When Basecamp first lauched I was immediately in love. It was just so damn simple! We were using an Issue Management System I wrote in ColdFusion back in 1997 and it was showing its age. Before signing up, I wanted to take it for a few laps. Overall, Basecamp was perfect. There were, however, some critical (for us) features missing or implemented in a way I didn’t care for (File uploads, inline image display and notifications, to name a few). So, I set about to culling the best ideas from Basecamp and writing my own version of it for internal use. This was on a Friday evening.
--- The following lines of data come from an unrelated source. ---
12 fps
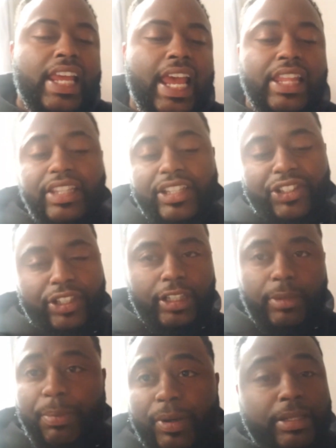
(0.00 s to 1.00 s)
and then you're
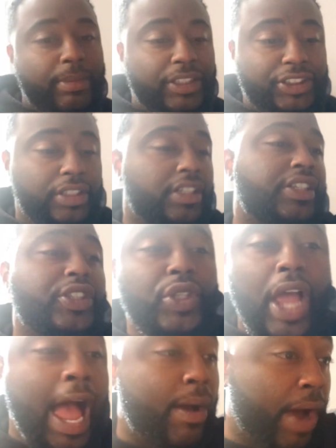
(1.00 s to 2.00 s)
gonna pretty much.
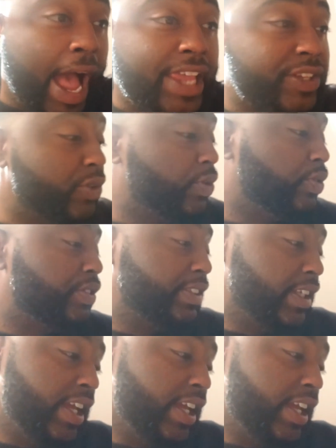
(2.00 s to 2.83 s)
I used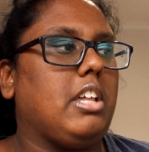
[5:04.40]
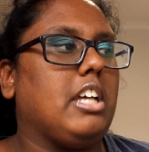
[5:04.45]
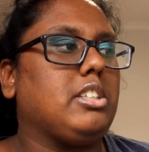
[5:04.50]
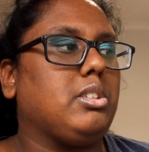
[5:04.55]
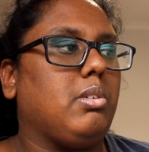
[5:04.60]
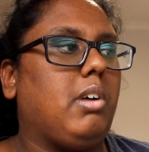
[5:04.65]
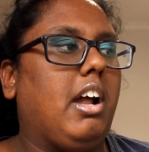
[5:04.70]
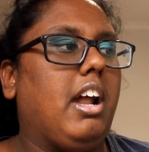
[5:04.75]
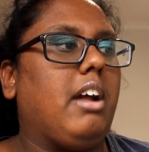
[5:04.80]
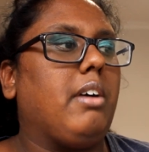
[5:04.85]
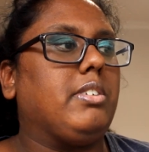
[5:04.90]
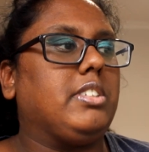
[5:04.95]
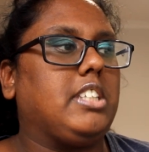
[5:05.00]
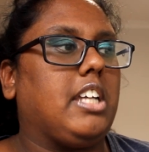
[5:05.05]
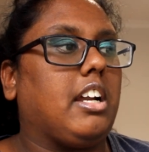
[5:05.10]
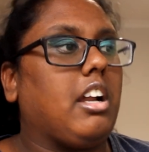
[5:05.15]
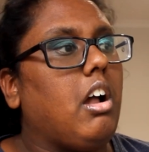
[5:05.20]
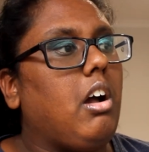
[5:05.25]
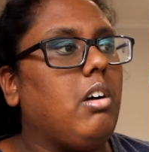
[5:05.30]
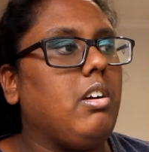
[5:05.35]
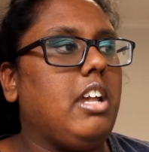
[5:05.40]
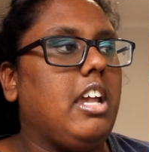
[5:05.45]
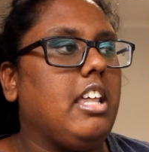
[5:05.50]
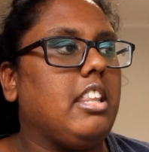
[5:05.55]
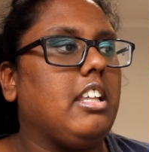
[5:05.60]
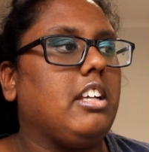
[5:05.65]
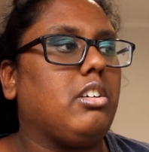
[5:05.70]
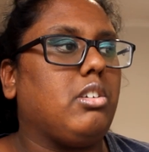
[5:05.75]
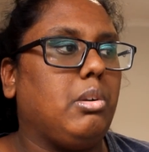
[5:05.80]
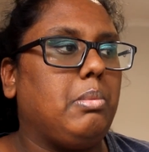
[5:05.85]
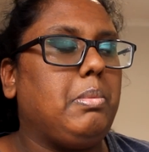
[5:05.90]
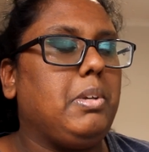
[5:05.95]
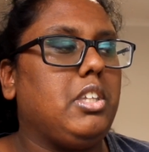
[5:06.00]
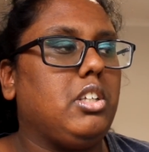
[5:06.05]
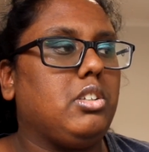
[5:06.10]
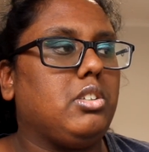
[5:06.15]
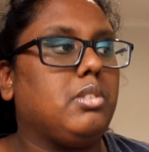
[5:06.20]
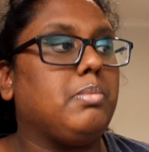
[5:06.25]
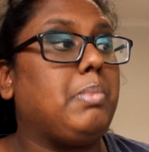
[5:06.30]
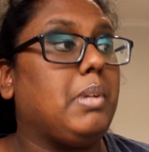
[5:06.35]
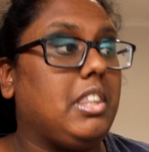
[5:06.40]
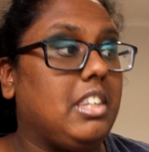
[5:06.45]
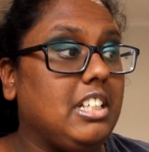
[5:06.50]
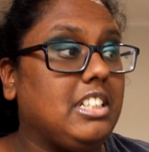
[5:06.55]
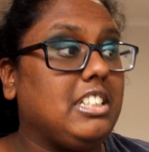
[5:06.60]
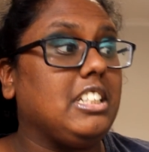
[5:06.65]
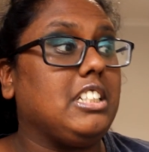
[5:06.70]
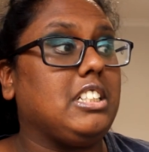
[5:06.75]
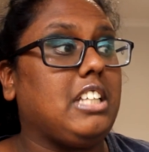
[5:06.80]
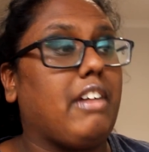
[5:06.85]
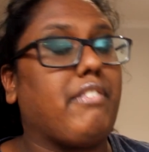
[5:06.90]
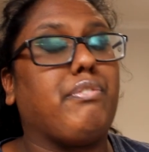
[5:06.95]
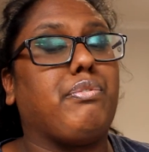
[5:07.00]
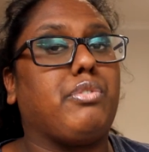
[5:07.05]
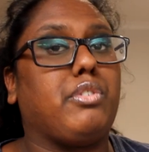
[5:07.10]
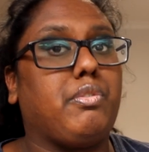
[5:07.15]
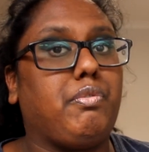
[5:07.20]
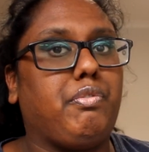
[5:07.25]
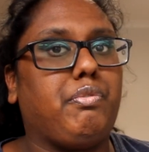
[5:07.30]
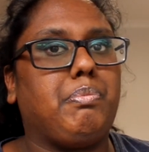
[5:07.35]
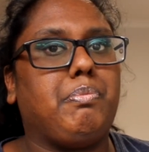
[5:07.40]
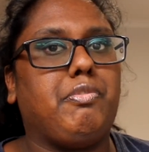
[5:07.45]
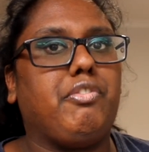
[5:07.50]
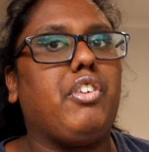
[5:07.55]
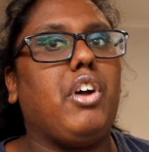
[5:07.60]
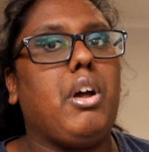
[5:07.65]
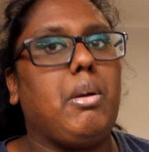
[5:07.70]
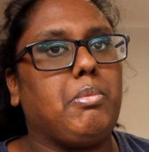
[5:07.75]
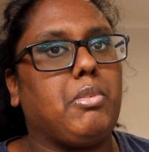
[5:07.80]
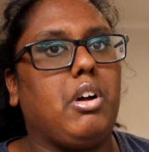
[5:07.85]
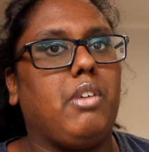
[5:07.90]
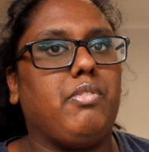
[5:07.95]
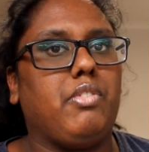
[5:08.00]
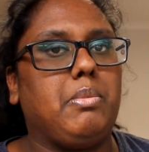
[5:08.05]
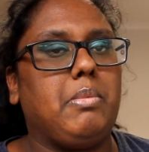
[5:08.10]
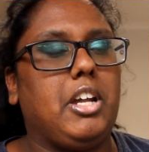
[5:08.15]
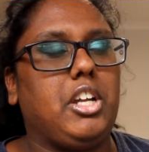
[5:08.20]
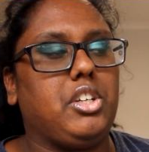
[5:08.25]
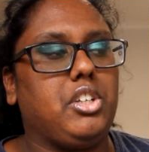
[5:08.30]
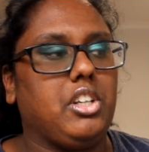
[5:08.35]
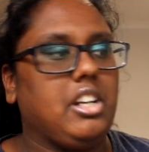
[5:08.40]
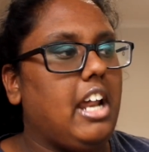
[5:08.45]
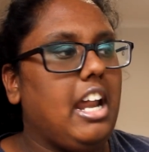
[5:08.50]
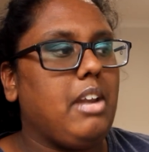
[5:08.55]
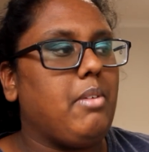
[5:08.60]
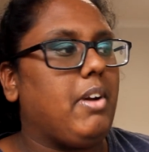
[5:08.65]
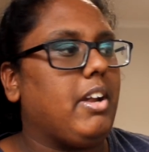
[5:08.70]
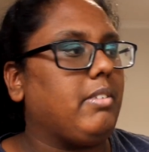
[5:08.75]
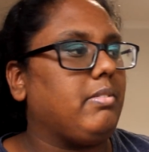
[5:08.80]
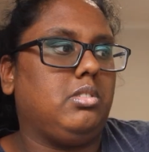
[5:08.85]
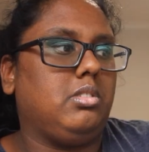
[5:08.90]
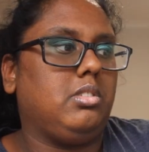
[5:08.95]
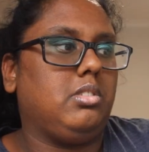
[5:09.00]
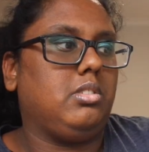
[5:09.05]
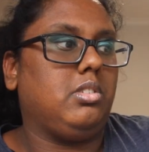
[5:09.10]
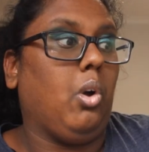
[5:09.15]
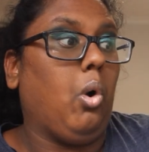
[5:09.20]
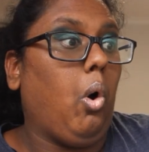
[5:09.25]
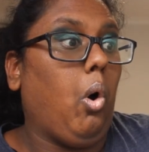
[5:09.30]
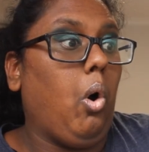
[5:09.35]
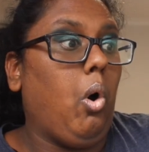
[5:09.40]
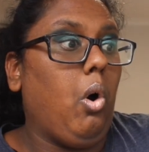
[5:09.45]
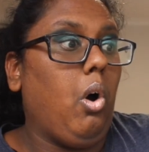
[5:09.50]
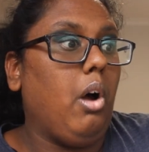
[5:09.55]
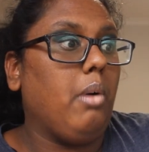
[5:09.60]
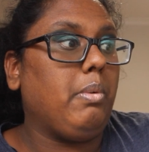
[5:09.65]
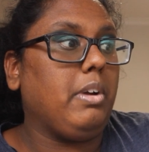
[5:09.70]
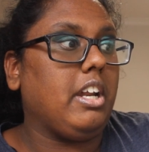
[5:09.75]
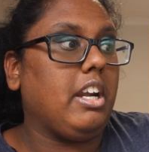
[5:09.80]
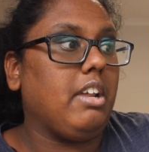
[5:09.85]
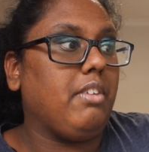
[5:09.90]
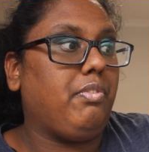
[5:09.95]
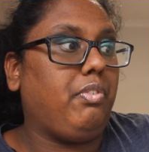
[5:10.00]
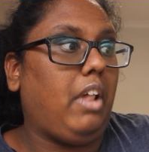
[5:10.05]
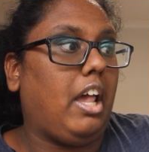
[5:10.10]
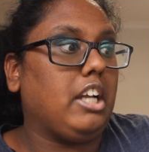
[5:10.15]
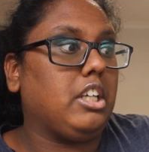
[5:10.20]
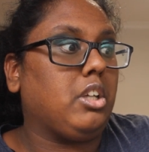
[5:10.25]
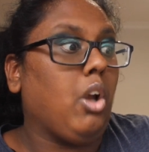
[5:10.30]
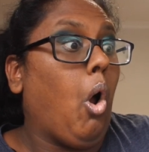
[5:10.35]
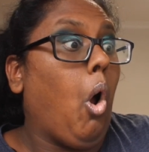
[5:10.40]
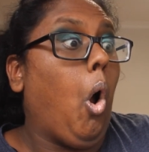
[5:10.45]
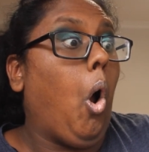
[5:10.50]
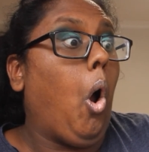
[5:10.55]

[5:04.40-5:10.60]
that's why I was like, oh yeah, that could be the... But this is like firm confirmation. Anyway. Oh, we're getting flash...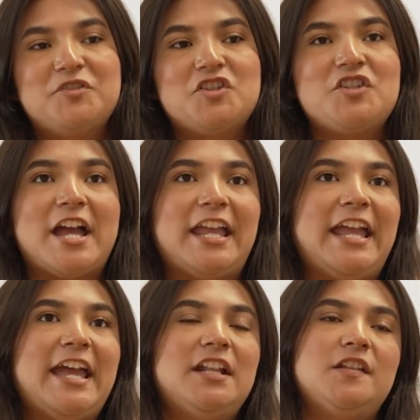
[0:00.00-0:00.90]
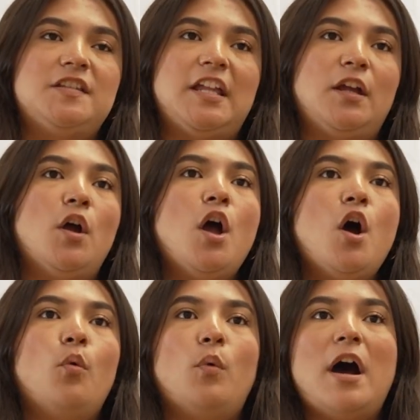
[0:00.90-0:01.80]
just checking in, seeing
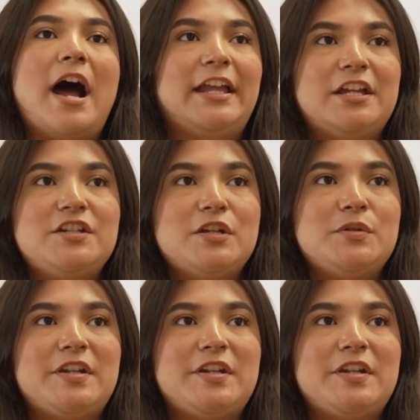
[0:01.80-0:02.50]
what I can do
Monday morning I had built 80% of the existing Basecamp feature set, and added inline attachments, configurable permissions, better To-dos and a nifty email notification system - in three days and in PHP no less! (Let’s pretend for a moment that I didn’t spend the next week or two tweaking and debugging. I did say 80% right?)

Was I able to do this because programming is easy? Nope, it’s hard - at least doing it well is hard. Was it because I’m a programming genius? Nope, I’ve seen Jamis’ code and he’s a far far better programmer than I’ll ever be. The reason I could do it is that 37signals had done the truly hard part - designing the damn thing. I don’t mean visual design, but interaction design. The way they planned features and implemented the majority of them was (and is) brilliant. What they knew to leave out was even more so.